Aaron Bailey decided to leave his SaaS job in New York to hike the Pacific Crest Trail and find himself. After hiking 2,650 miles, Aaron found silence, solitude, a new confidence, and that going to therapy might have been an easier choice! He’s sharing his advice for anyone considering a sabbatical and what he learned along the way of his 4.5 month journey.
A sabbatical is intentional rest.
What we’re talking about
- Escaping Your Job
- Hiking The PCT
- Lessons Learned
When You Decide You Need To Leave
Aaron decided he needed a change of pace when it came to his job and life but unlike others who either look for a new career or go on vacation, he decided to go on an adventure. This adventure was 7 months long and both a mental and physical test of who Aaron is with life lessons learned along the way. Ultimately, Aaron not only got to know himself better, but ended up finding a new job once it was all over.

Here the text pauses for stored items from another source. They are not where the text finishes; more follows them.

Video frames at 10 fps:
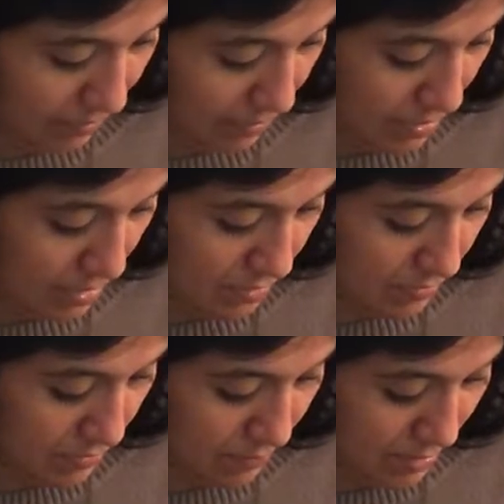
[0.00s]
Thanks
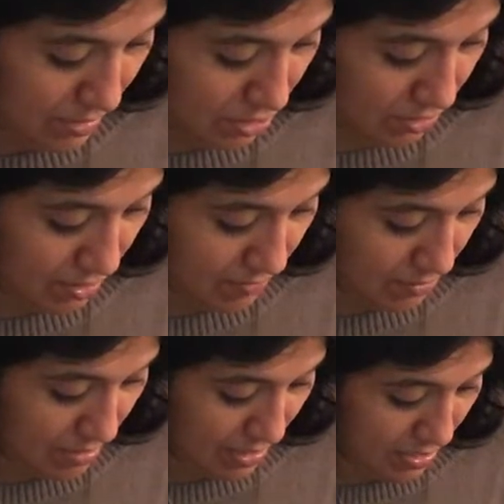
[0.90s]
so much, Kim. No,
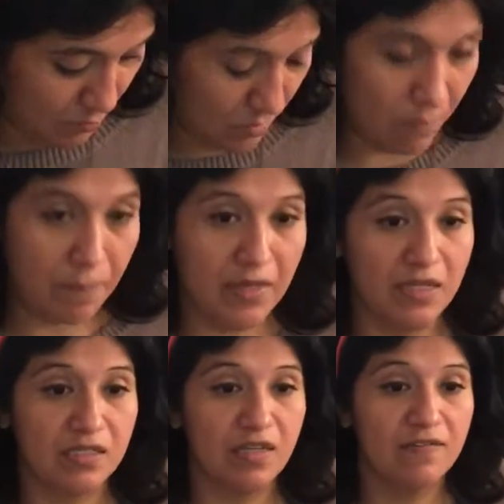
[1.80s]
yeah, I will
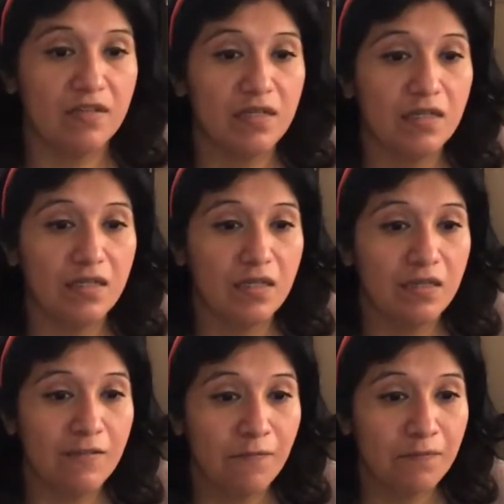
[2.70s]
be definitely.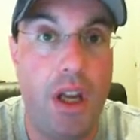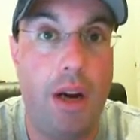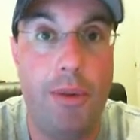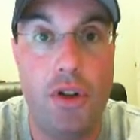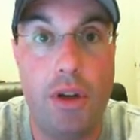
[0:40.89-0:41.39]

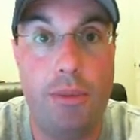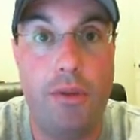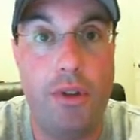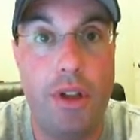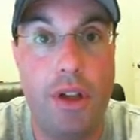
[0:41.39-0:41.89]
I'm going to jump
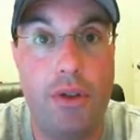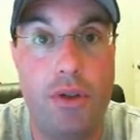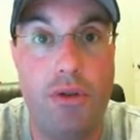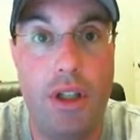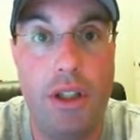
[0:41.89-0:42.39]
over to the other
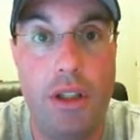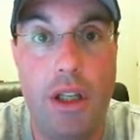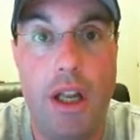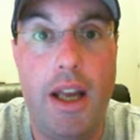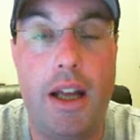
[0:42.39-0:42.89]
screen,
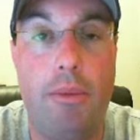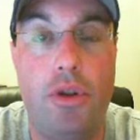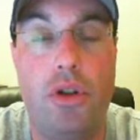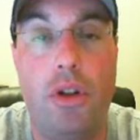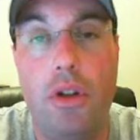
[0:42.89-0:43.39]
and I'm going
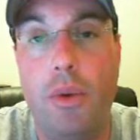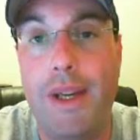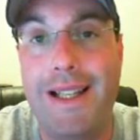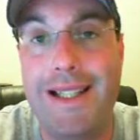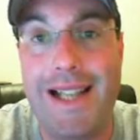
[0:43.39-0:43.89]
to show you
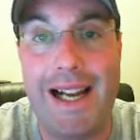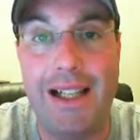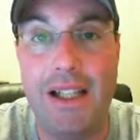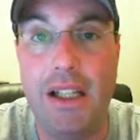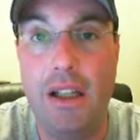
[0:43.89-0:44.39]

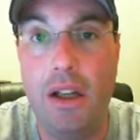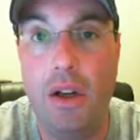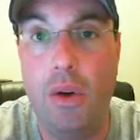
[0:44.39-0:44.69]
exactly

Aaron’s Journey on The Pacific Crest Trail
The Pacific Crest Trail (PCT) is from Mexico to Canada and 2,650 miles long, including 700 miles of desert. It is one of three trails that exist in the United States and it took Aaron 4.5 months to complete. The trail is grueling and things such as learning to light a fire in the rain are lessons you definitely learn if you didn’t know how to already. The trail is the equivalent of completing 100 marathons, so you definitely receive a confidence boost along the way in knowing what you have undertaken.
Taking Time To Find Yourself
Aaron’s advice for those of you considering a sabbatical is to ask yourself why and to look into therapy since hiking is quite an extreme. A sabbatical is a time for intentional rest and to discover what you want to do whether in life overall or in your career. The big takeaway for Aaron was in learning silence and solitude.
Discover what you’re going to do next.
QUOTABLES FROM THE PCT
"At the beginning, you can’t fathom the end – and at the end, you can’t fathom the beginning."
"I learned silence and solitude."
"There are these people referred to as trail angels and they do something called trail magic. They’re basically volunteers or alumni of the PCT and they’ll either hide a cooler of stuff or they’ll like cook burgers on trail and you’re not expecting it at all. You’re just hiking and you’re like oh my gosh, this is my 30th mile and everything hurts and I hate this section, or whatever and there’s just like a guy and a gal with a cooler with gatorades and Reese’s and you’re like “oh my God!” I fall to my knees sobbing, so stoked."
"One of the things I found out on [the] trail was people are either running towards something or running away from something, so you’ll get the whole gamut of people who are going through the gnarliest things and then you’ll also get these people who are not and are out there purely for fun."
One Way to Take a Sabbatical: Hike the PCT.